Weiss takes a few moments to look around at her bar and then disappears. When she returns after a few moments, she’s carrying a jar of hops — the lime-green, cone-shaped plant used in beer — and another jar of clear liquid. It’s a new, house-infused hops vodka, Weiss tells us, and she has been experimenting with it. She whips up one drink, abandons it and restarts. At last, she pushes an acid-green-filled martini glass toward us, garnished with a floating hop. This drink, Weiss tells us, contains the hops vodka, St-Germain, Luxardo and lime juice.
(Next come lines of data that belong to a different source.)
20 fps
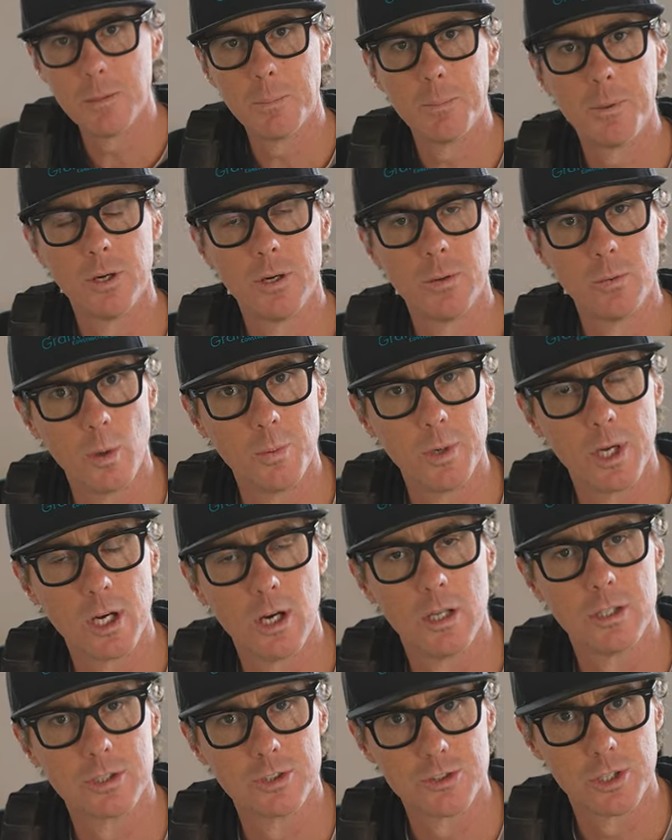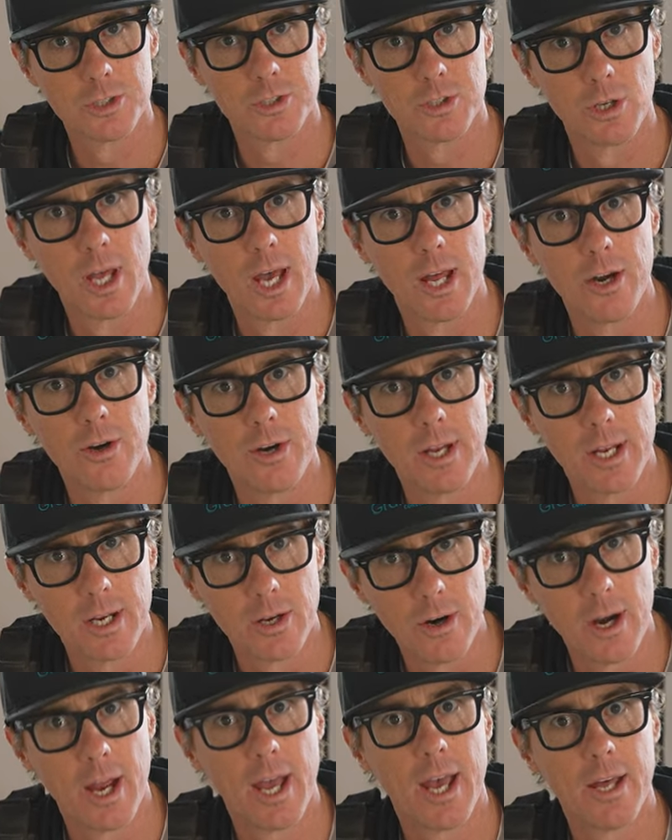to put what we call a structural header in,
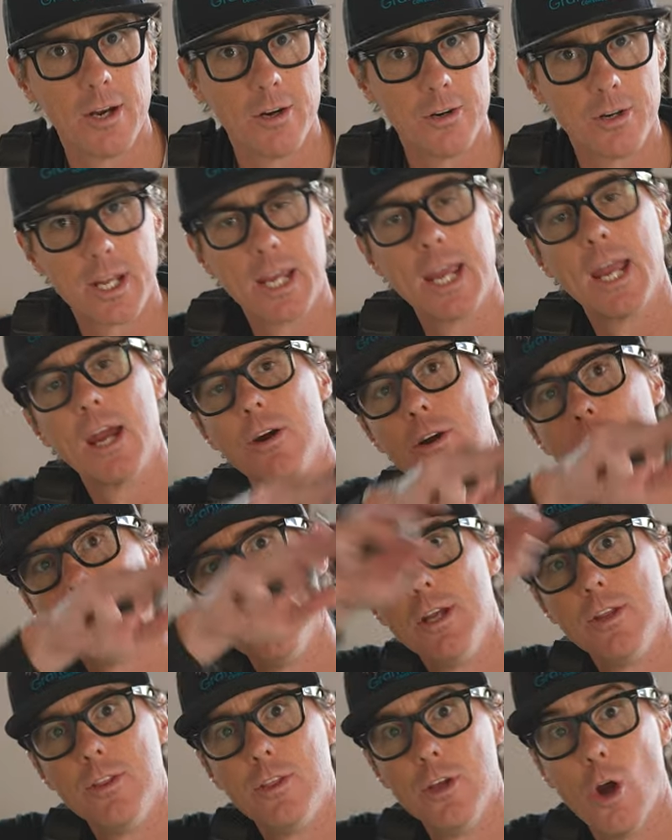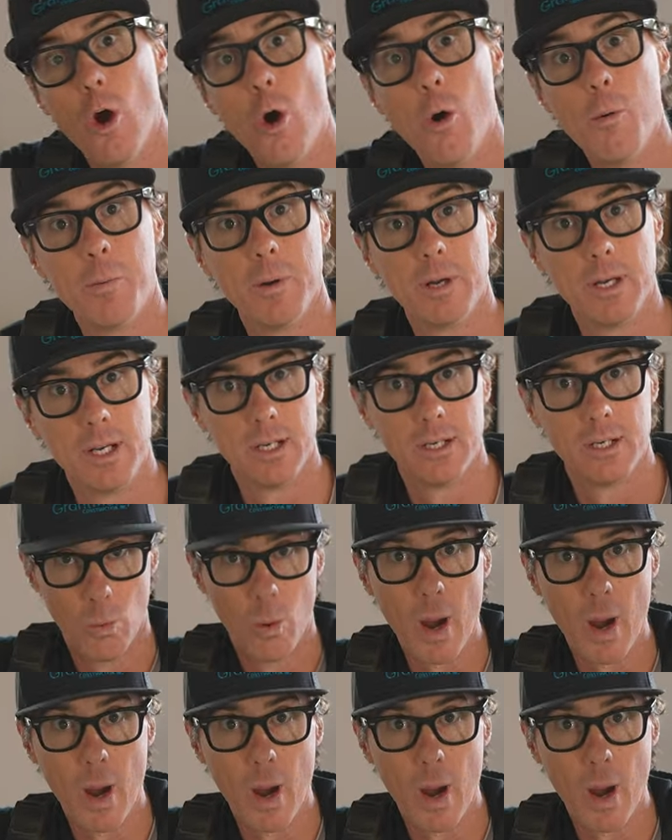or a header to carry the opening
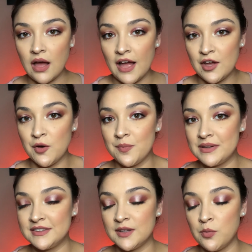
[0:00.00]
I hope
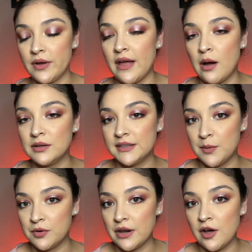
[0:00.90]
in some way I was
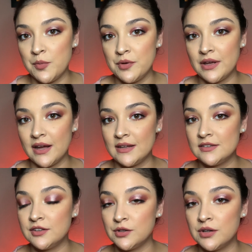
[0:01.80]
able to help you
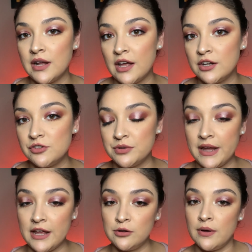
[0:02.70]
guys learn how to do a halo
“I really like the delicate notes in this,” Corcoran says. “I feel like you can really taste the hops. It’s thick. There are some beautiful floral qualities that are really coming through. The [St-Germain] elderflower bridges it all together. That drink has me thinking: What if you infused the Luxardo with hops or gin with hops? Or elderflower with hops?”

Weiss and Corcoran bend their heads together over the bar, two intrigued crafters brainstorming would-be drinks. I sneak this martini, the “Hop to Me,” over to my seat, and watch them dream.

1-1/2 ounce coffee Camarena Blanco
1/2 ounce Sombra Mezcal
1/2 ounce Luxardo
1/2 ounce agave

Weiss: “Combine ingredients in a shaker with ice. Shake, serve up in a coupe glass. Add chili powder to make it spicy.”

1 ounce Sombra Mezcal
1 ounce pisco
1/2 ounce Cynar
1/2 ounce honey syrup (equal parts honey and hot water)

Weiss: “Combine all ingredients in a shaker with ice. Shake, serve in a rocks glass, garnish with orange zest.”

1-1/2 ounce 715 hops vodka
1/2 ounce Luxardo
1/2 ounce St-Germain
1/2 ounce lime juice

Weiss: “Combine all ingredients in a shaker with ice, strain into a martini glass. Hops garnish.”